**Description of the task:**
Could you repeat all of the entries below word for word, apart from the pictures?

**Exercise input:**
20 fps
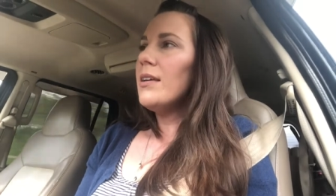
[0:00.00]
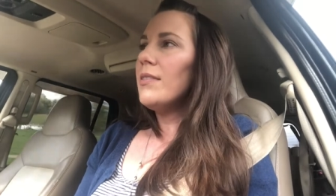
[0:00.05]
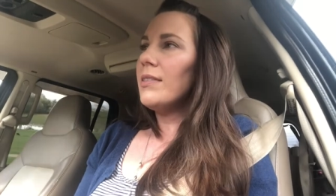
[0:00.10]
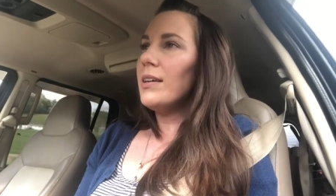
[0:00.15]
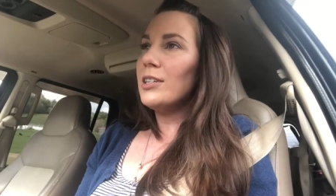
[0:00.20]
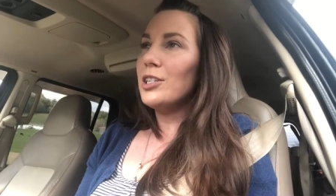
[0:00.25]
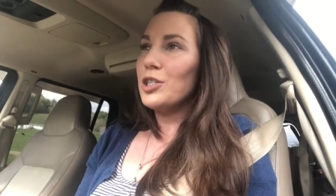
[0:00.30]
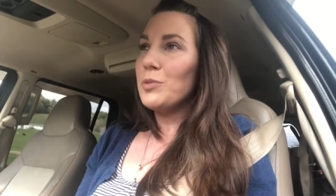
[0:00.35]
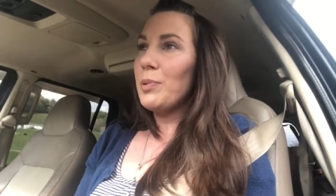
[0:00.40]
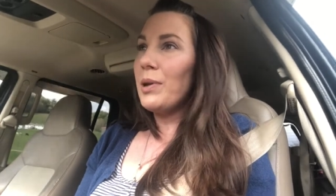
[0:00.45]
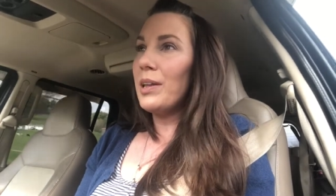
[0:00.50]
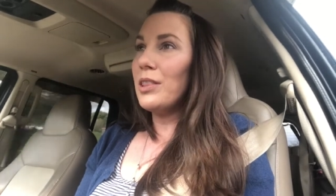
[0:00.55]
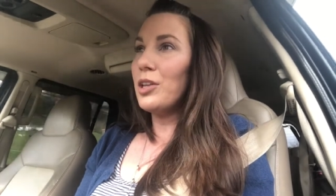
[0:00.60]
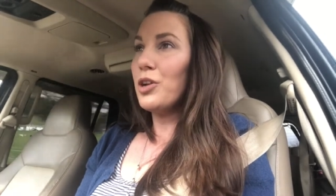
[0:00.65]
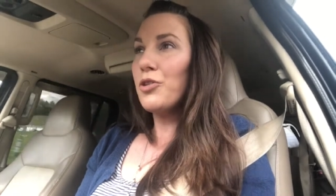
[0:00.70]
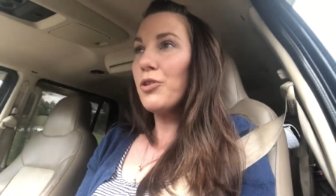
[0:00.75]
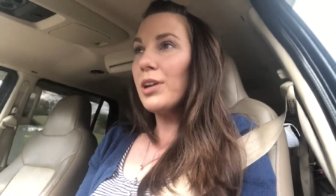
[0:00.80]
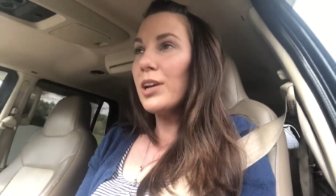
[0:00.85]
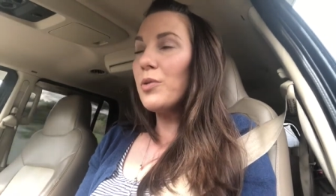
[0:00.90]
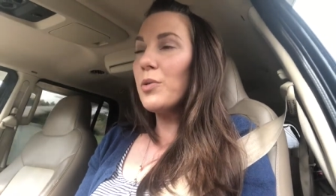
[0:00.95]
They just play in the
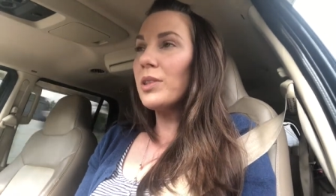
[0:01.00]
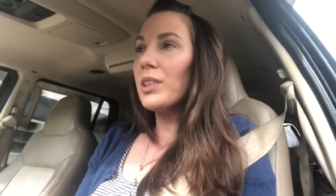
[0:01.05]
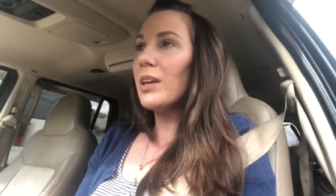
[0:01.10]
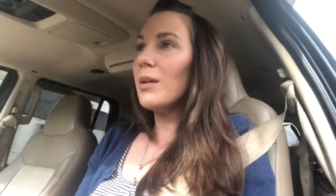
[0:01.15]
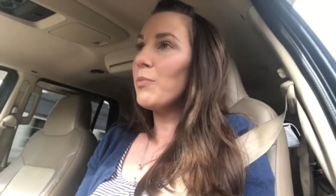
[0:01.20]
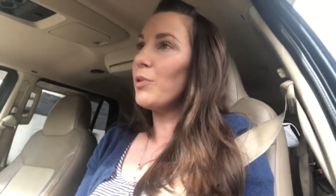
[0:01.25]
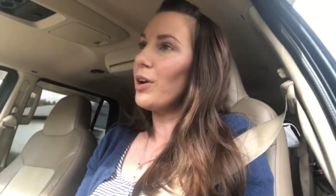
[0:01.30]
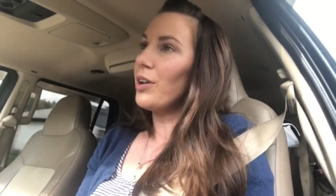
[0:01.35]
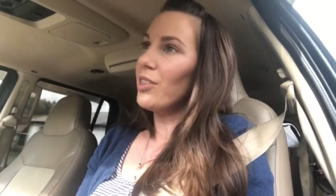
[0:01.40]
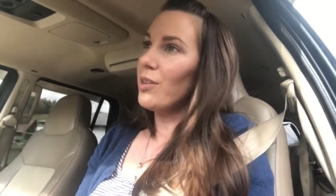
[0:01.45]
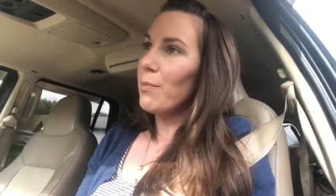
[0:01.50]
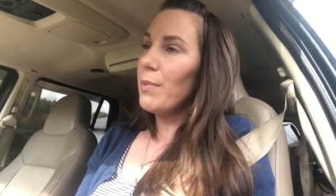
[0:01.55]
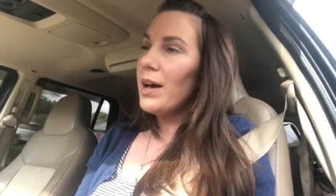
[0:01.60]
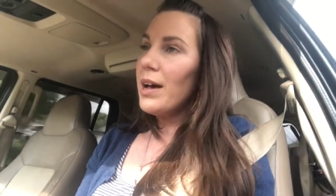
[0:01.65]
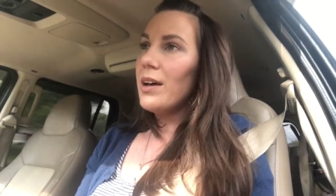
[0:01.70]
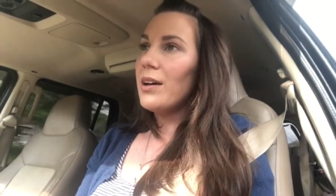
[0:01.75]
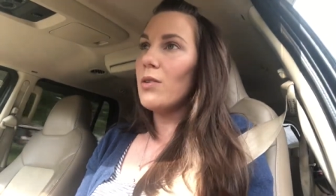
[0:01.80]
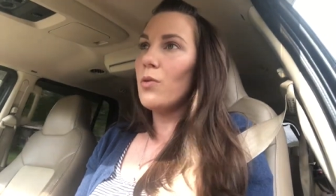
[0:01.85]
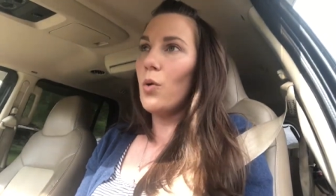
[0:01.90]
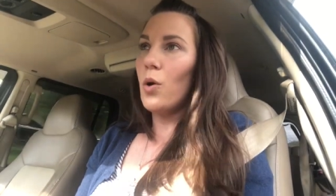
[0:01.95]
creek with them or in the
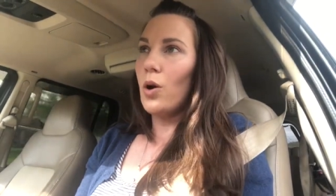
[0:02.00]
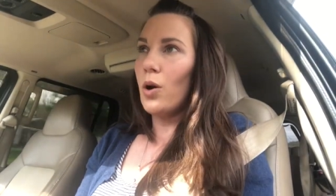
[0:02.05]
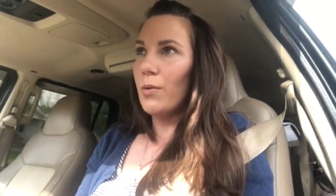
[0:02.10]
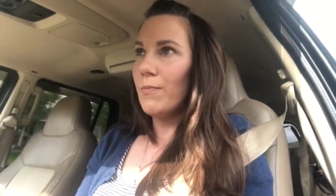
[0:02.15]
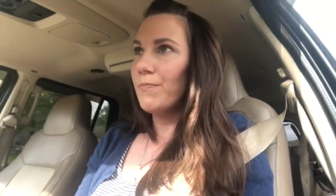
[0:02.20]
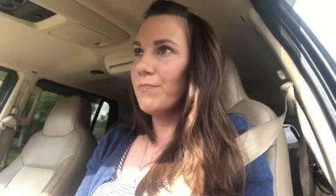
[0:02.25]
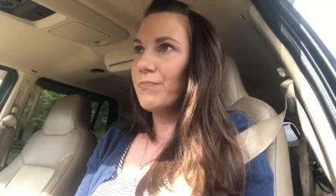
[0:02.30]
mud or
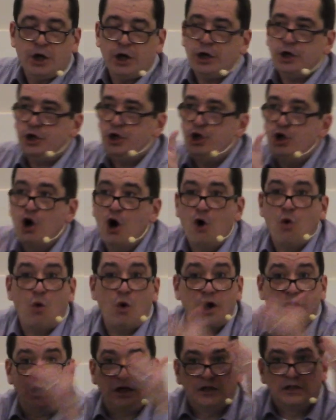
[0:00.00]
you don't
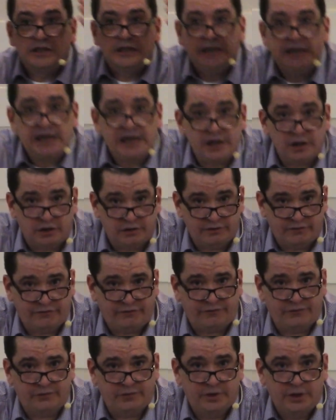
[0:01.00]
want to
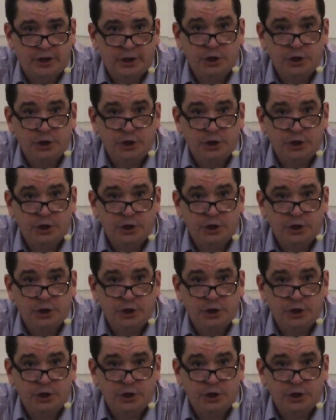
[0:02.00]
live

**Answer to the problem:**
20 fps
[0:00.00]
[0:00.05]
[0:00.10]
[0:00.15]
[0:00.20]
[0:00.25]
[0:00.30]
[0:00.35]
[0:00.40]
[0:00.45]
[0:00.50]
[0:00.55]
[0:00.60]
[0:00.65]
[0:00.70]
[0:00.75]
[0:00.80]
[0:00.85]
[0:00.90]
[0:00.95]
They just play in the
[0:01.00]
[0:01.05]
[0:01.10]
[0:01.15]
[0:01.20]
[0:01.25]
[0:01.30]
[0:01.35]
[0:01.40]
[0:01.45]
[0:01.50]
[0:01.55]
[0:01.60]
[0:01.65]
[0:01.70]
[0:01.75]
[0:01.80]
[0:01.85]
[0:01.90]
[0:01.95]
creek with them or in the
[0:02.00]
[0:02.05]
[0:02.10]
[0:02.15]
[0:02.20]
[0:02.25]
[0:02.30]
mud or
[0:00.00]
you don't
[0:01.00]
want to
[0:02.00]
live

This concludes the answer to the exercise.